I guess there are ways that sudo/doas could be adapted to implement passwd, chfn, chsh and friends, but the approach appears to have been chosen in the '70, and codified by POSIX.

How do you think these should be implemented?

[vbezhenar]

Just make a request to the service which runs under root to change password. Include necessary credentials (e.g. current password or its hash) and new password (or its hash). How this request will be authenticated is another matter, but there are plenty of ways to authenticate a request. Or may be there should be better ways if current ways are flawed.

My point that it does not have to be coded in the kernel as a dedicated mechanism to circumvent protection. Use any IPC channel to send a message to another process which already runs under root and accept those messages.

[chasil]

On this, you must understand the original "poverty of UNIX," in that it originated on a 16-bit PDP-11.

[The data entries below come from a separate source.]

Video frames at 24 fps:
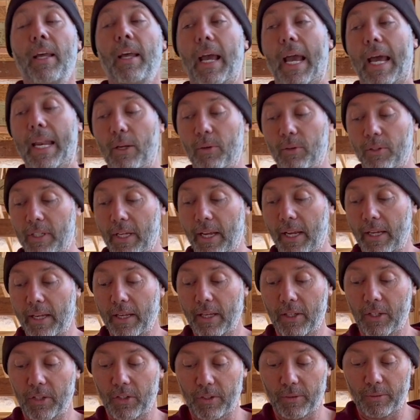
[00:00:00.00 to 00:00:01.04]
And he would take
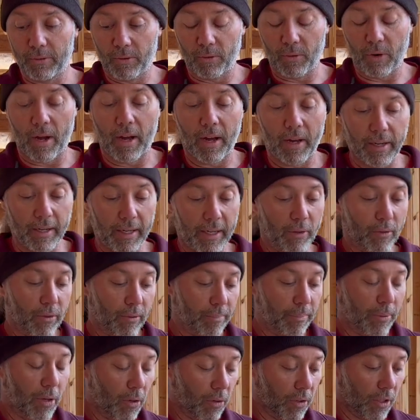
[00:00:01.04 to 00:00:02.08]
his rod and he
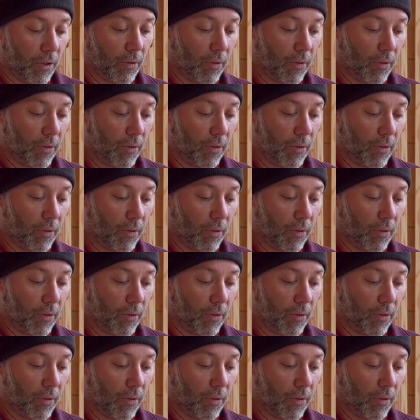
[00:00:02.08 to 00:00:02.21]
would poke it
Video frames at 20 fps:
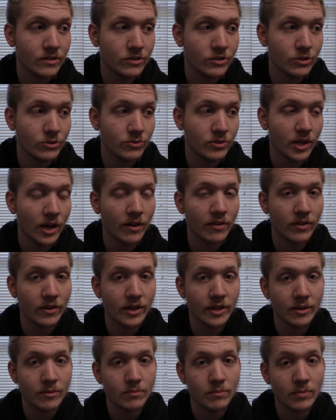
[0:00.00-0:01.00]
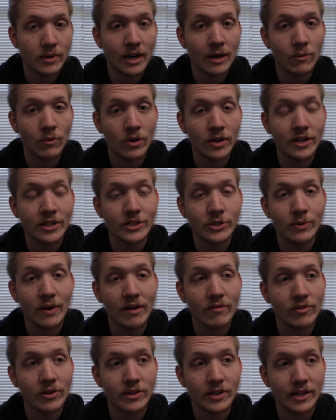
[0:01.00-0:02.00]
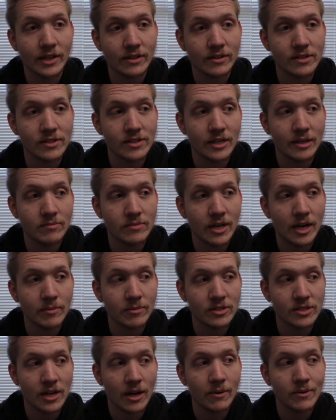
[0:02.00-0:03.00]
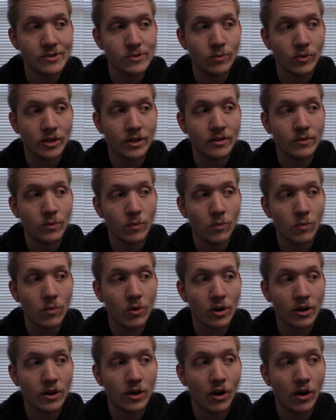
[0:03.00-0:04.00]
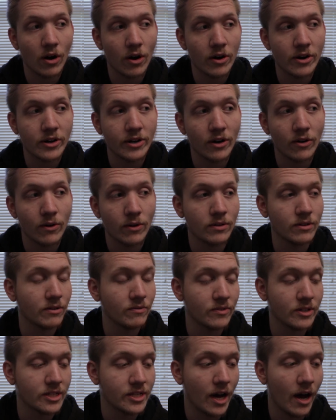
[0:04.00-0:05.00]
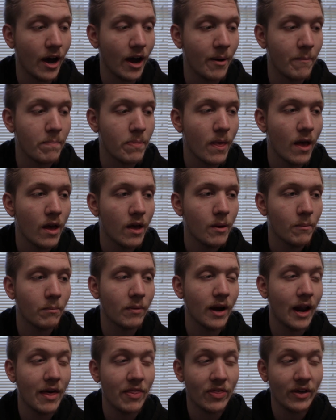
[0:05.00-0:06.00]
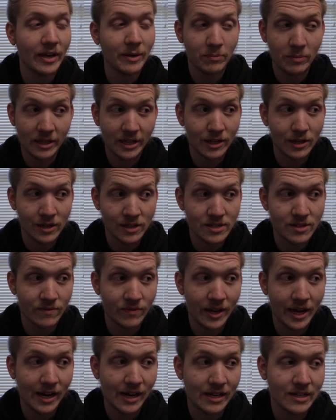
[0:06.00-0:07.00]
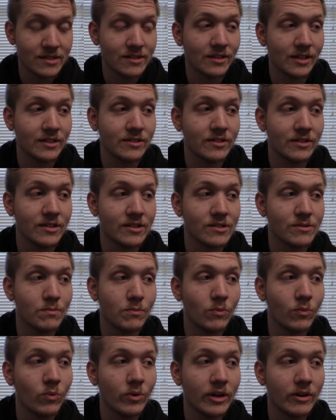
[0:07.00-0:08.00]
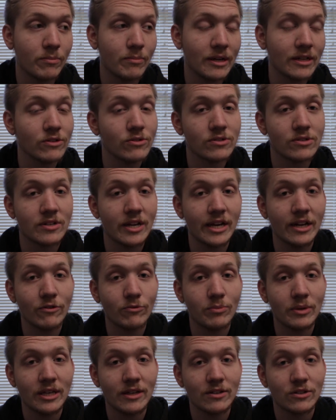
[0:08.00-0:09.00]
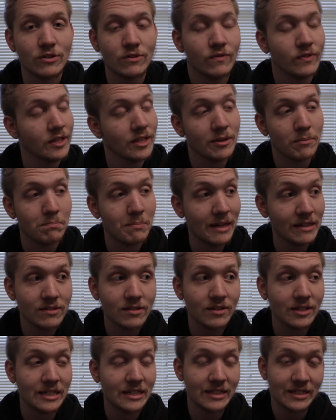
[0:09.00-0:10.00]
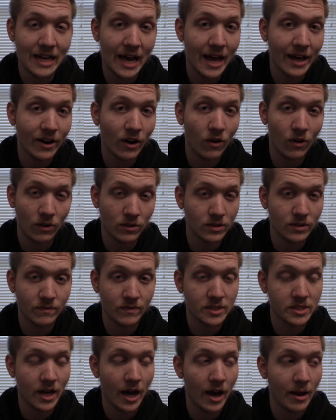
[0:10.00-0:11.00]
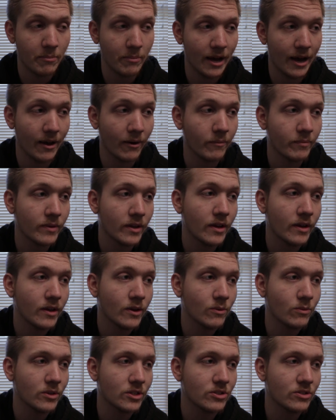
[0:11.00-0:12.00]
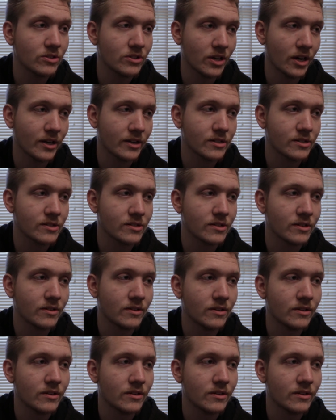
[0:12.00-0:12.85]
do nothing, but I want to do everything at the same time because I always want to work hard all of the time. But I think because of that, it's led to this weird mental state of me just feeling mentally dead all of the time now, which sucks.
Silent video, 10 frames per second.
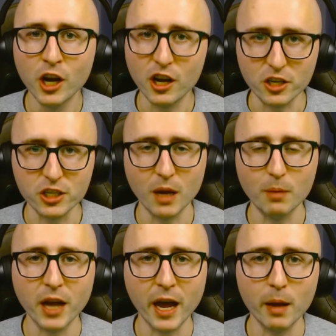because
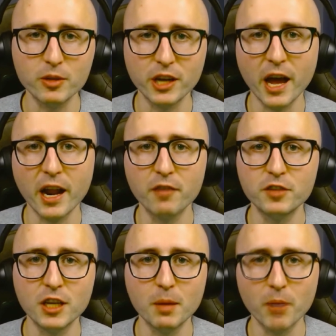sometimes an
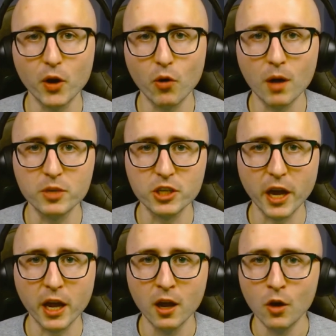NFT mint
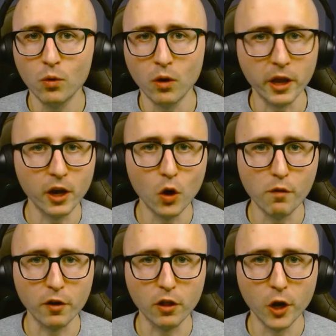website will get
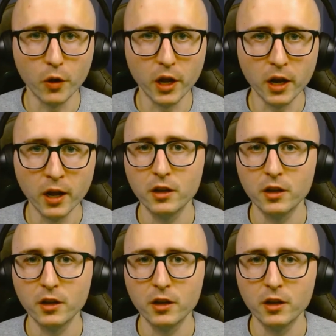overloaded.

There was no room in that environment for a running service to elevate privilege, so it was implemented as a kernel system call.

This poverty meant that efficiency was required, and setuid was the most efficient mechanism.

It was a reasonable and efficient mechanism for its time, and it has successfully scaled to the realm of modern supercomputers, and remains efficient on the lowliest of embedded systems.

Maybe there was a more secure option bearing in mind of all the places that UNIX was forced to go, but I cannot think of one.

[marcus0x62]

You’re talking about tools and systems that just did not exist when the idea to have su check wheel membership came about.

It was a different world, and having some basic speed bumps like not allowing random user accounts to su to root was useful at the time.